Aux nouvelles, ils parlent de comment Gaza n'a ni fuel, ni nourriture, ni même d'électricité ; mais la télé est juste une source d'information pour faire passer combien les gens souffrent... cela veut-il dire que quelqu'un hors de Gaza comprend ce que les gens traversent réellement ? Non, ils écoutent ces nouvelles consternantes, « compatissent » avec les gens qui traversent cela, et continuent de vivre leur vie comme si de rien n'était.

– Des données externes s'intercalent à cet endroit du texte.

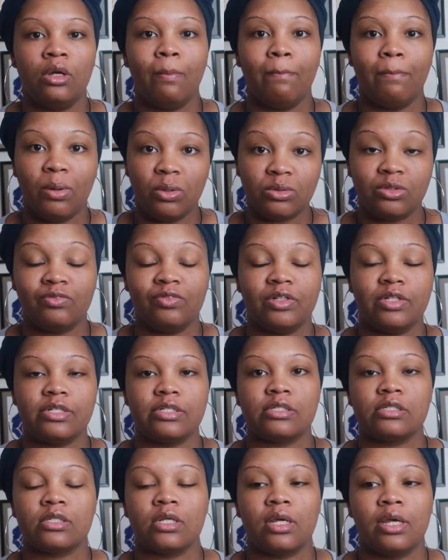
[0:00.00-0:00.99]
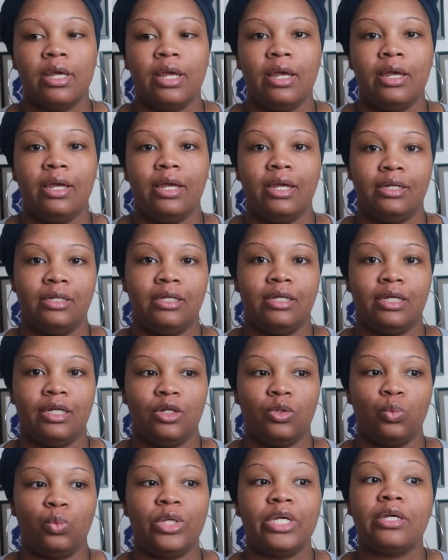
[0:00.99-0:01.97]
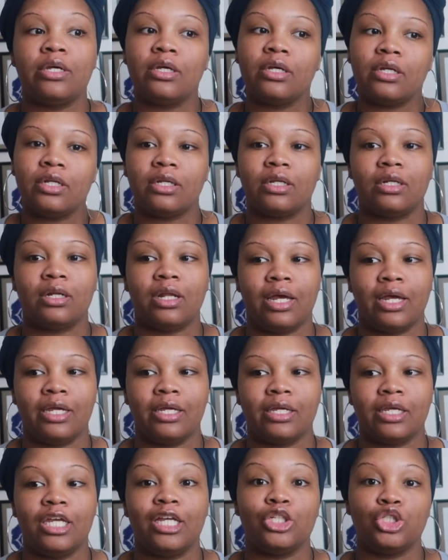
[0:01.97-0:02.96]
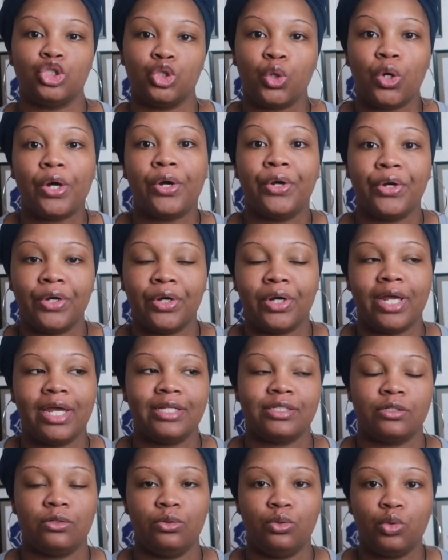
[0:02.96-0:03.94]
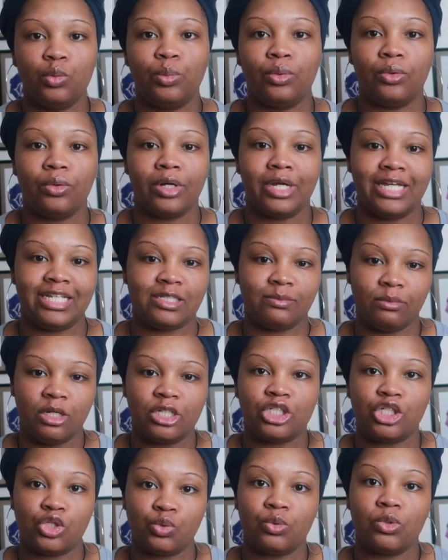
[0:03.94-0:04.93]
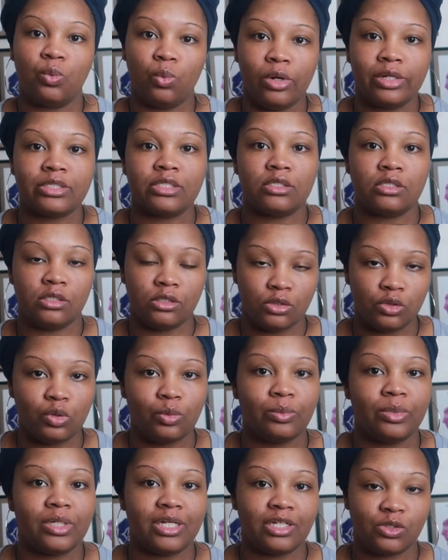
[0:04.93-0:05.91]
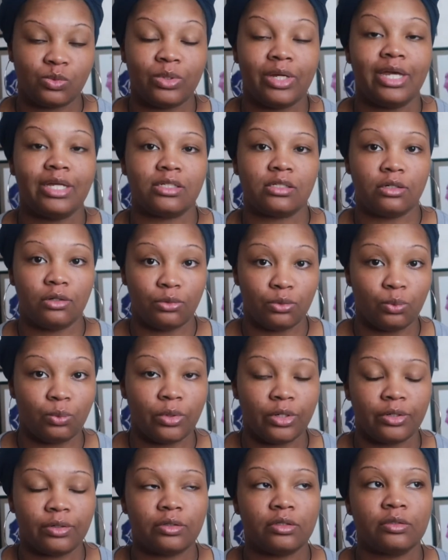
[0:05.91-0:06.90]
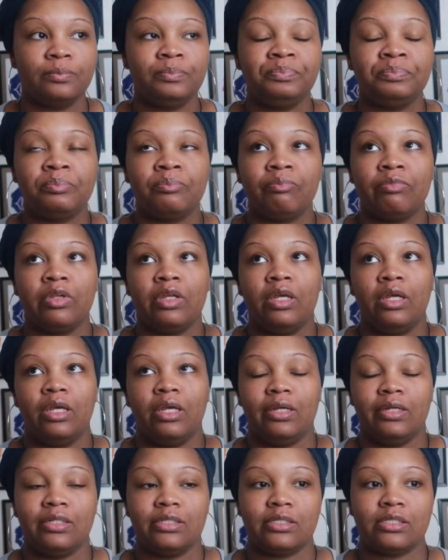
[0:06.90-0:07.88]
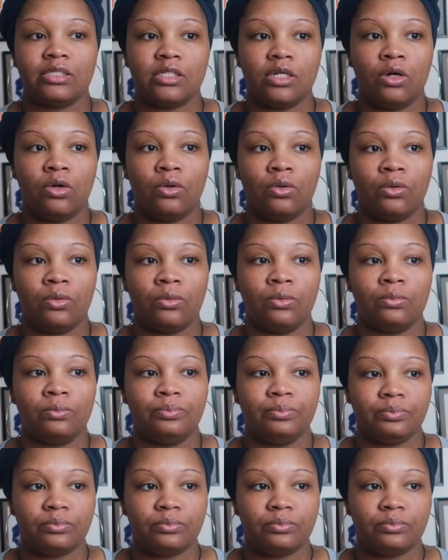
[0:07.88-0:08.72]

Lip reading: both of us, and we couldn't like enjoy her as a newborn as much as we wanted to do because we had to go to work. And so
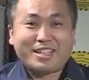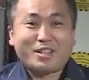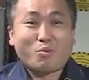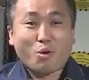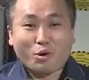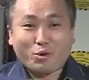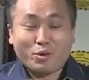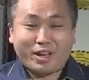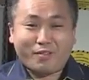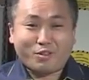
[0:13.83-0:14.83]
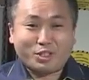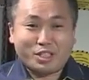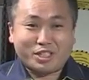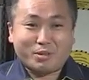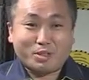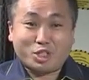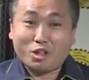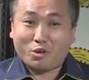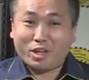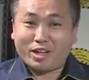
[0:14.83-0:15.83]
the water recovery system, is
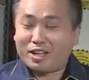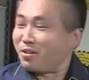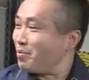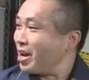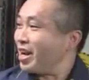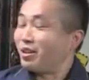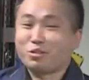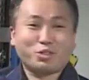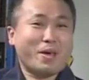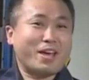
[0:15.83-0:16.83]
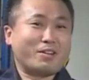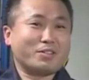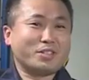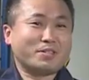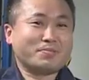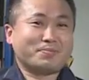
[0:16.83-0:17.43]
located behind those panels.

Peut-être certains peuvent-ils feindre, mais moi je ne peux pas ! La principale raison pour laquelle j'écris cela est qu'autant je sais que les mots peuvent être sans importance, ils peuvent aussi faire la différence dans les vies de beaucoup de gens. Je déteste me sentir coupable chaque fois que je mange un morceau de chocolat, en sachant qu'un ami ou un petit enfant le désire ardemment. Je déteste que quand je m'ennuie je puisse allumer la télé ou l'ordinateur et perdre mon temps, pendant que mes amis n'ont rien à faire, vu qu'ils n'ont pas d'électricité.
Je déteste pouvoir aller où je veux, quand je veux, même hors de Ramallah, pendant que mes amis sont cloués à la maison parce qu'ils n'ont pas d'essence même pour aller autour de la ville de Gaza !
Je déteste acheter de nouveaux vêtements, parce que mes amis ne le peuvent pas. Je déteste être absolument et complètement impuissante.
Cependant à Gaza, sans se soucier de la situation, vous trouvez toujours l'amour et l'espoir, vous trouvez des gens qui luttent pour leurs vies. Une mère essayant de faire sourire son enfant, un père essayant de trouver la force de protéger le petit corps de son enfant d'un missile.
A Gaza, vous trouvez des sentiments mêlés entre amour et haine, entre espoir et désespoir, entre frustration et satisfaction.
A Gaza, vous trouvez des gens qui sourient quand ils traversent les frontières, même quand cela leur prend des heures et même des jours pour traverser.
A Gaza, vous trouvez juste ce dont vous avez besoin. Vous trouvez une maison.